Andy McIntyre
- Born: Andrew John McIntyre 23 December 1955 (age 70) Toowoomba, Queensland
- School: Brisbane Grammar School

Rugby union career
- Position: Tighthead Prop

Amateur team(s)
- Years: Team / Apps / (Points)
- 197?-198?: University of Queensland Rugby Club

Provincial / State sides
- Years: Team / Apps / (Points)
- 198x-198x: Queensland

International career
- Years: Team / Apps / (Points)
- 1982-1989: Australia / 38 / (12)

= Andy McIntyre =

Andrew John McIntyre (born Toowoomba, 23 December 1955) is a former Australian rugby union player, who played as prop.

==Biography==
Educated at Brisbane Grammar School, on Gregory Terrace, McIntyre practiced rugby union in the University of Queensland RC team, with which he won the state championship, beating Brothers Old Boys in 1979, when the final was replayed due to a draw; Mcintyre also played for the Queensland representative team in the 1980s.
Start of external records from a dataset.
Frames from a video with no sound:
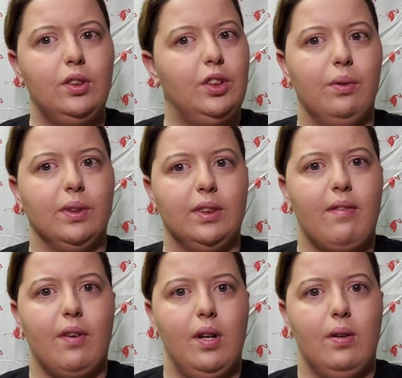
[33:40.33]
She was
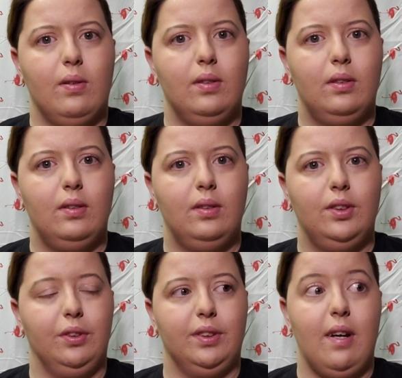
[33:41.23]
never real.
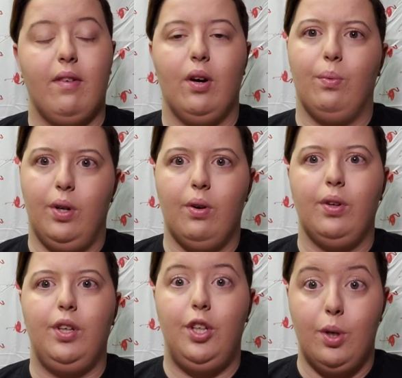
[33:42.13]
She was never a real
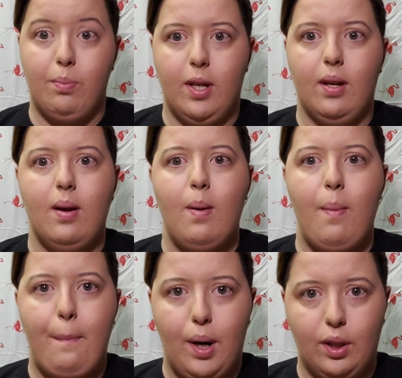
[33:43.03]
human
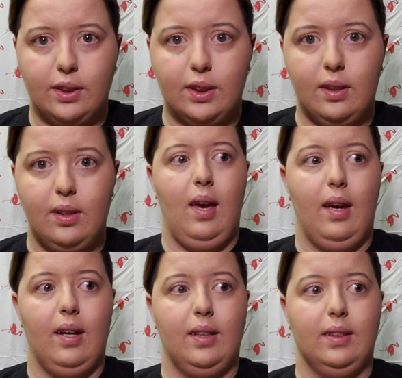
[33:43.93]
person.
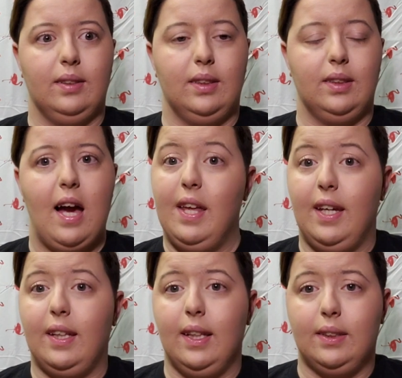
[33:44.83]
And I
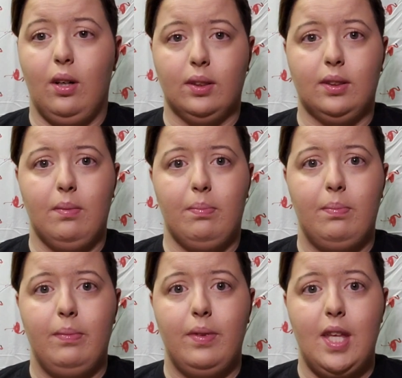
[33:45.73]
think that's awesome
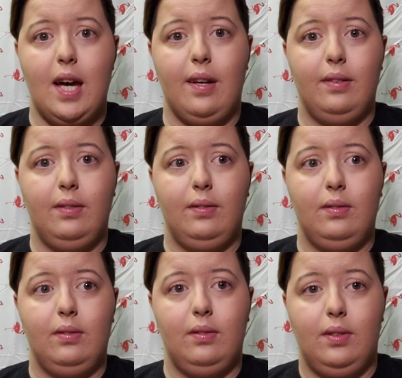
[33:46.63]
that,
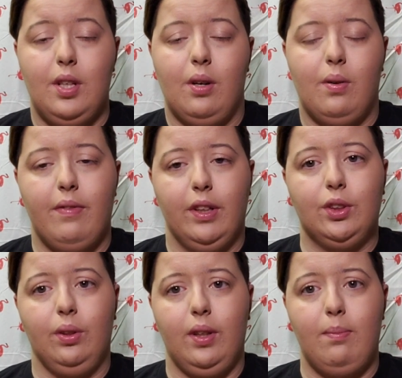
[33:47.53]
you know,
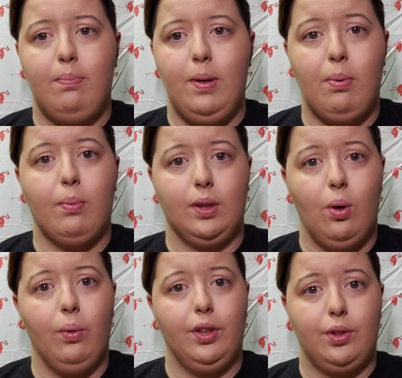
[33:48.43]
eventually people were
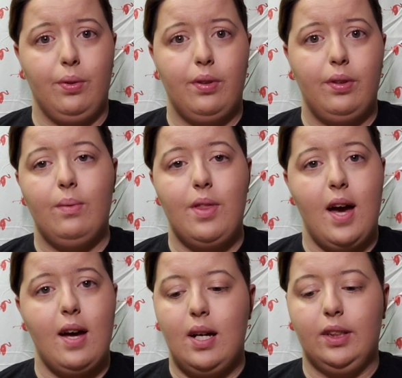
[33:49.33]
told the truth. With
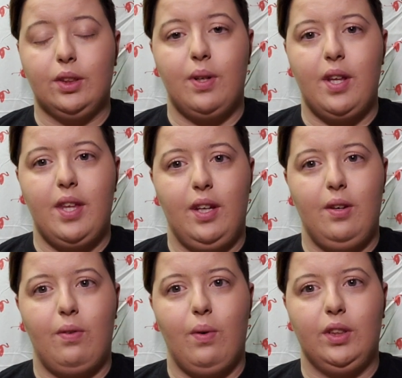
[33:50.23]
that, I just want to thank
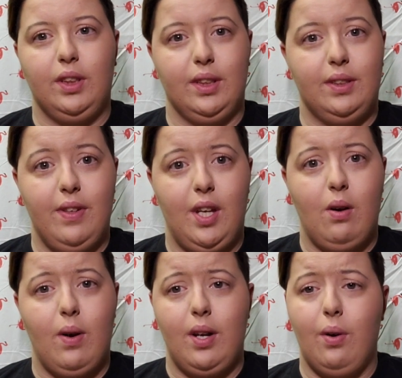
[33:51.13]
you for watching this
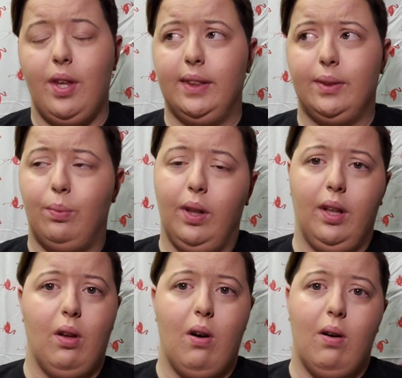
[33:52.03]
video. I know that it's really
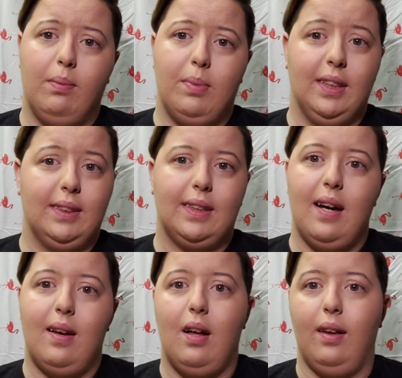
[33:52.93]
long, but it's
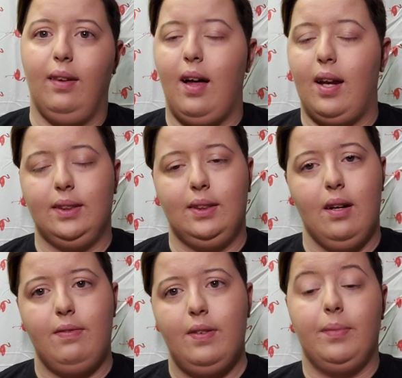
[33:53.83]
got a lot of
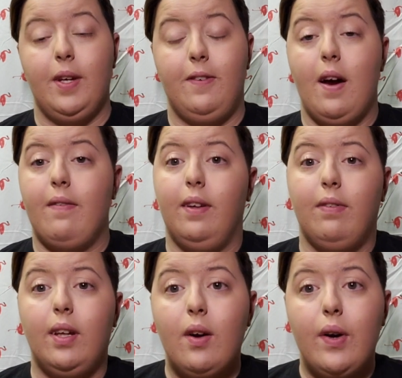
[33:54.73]
stuff. If you have any
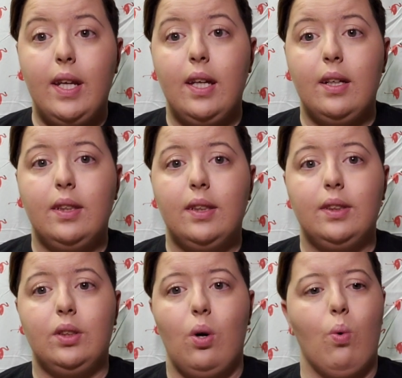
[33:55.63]
video
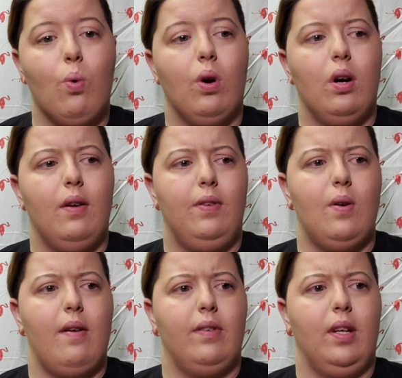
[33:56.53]
ideas or if you
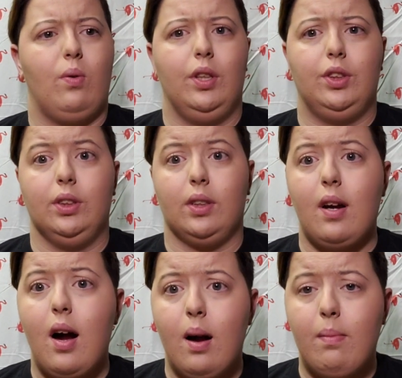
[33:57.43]
have any questions or
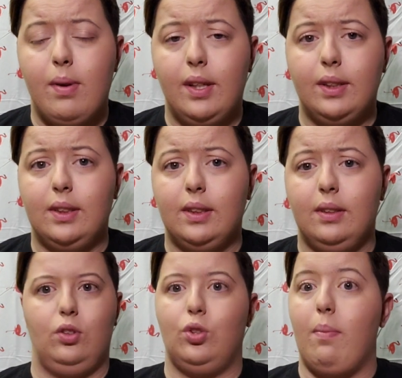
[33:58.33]
comments,
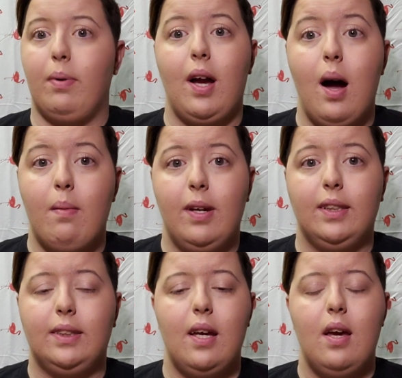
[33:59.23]
drop a
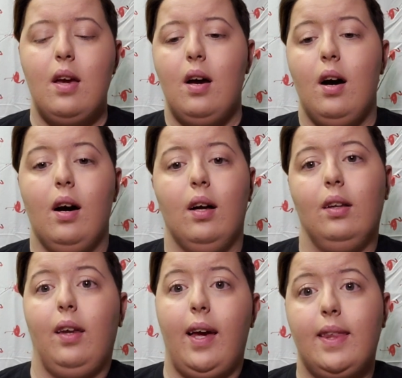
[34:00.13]
comment.
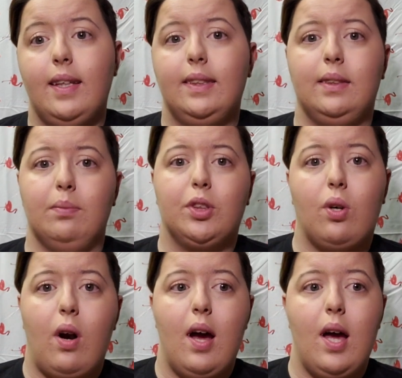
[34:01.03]
Like this,
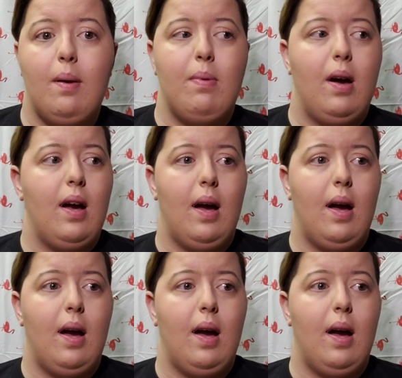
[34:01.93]
subscribe.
He had his first cap for the Wallabies during the 1982 Bledisloe Cup against the All Blacks in Christchurch, and took part in the matches of the 1984 tour in Britain, where Australia won its first Grand Slam in the Northern Hemisphere.

Three years later, McIntyre was called in the Australian national team to play the 1987 Rugby World Cup, where the Wallabies finished in fourth place, and played his last international match in 1989, also against New Zealand, the team against which he played the first of his 38 international matches.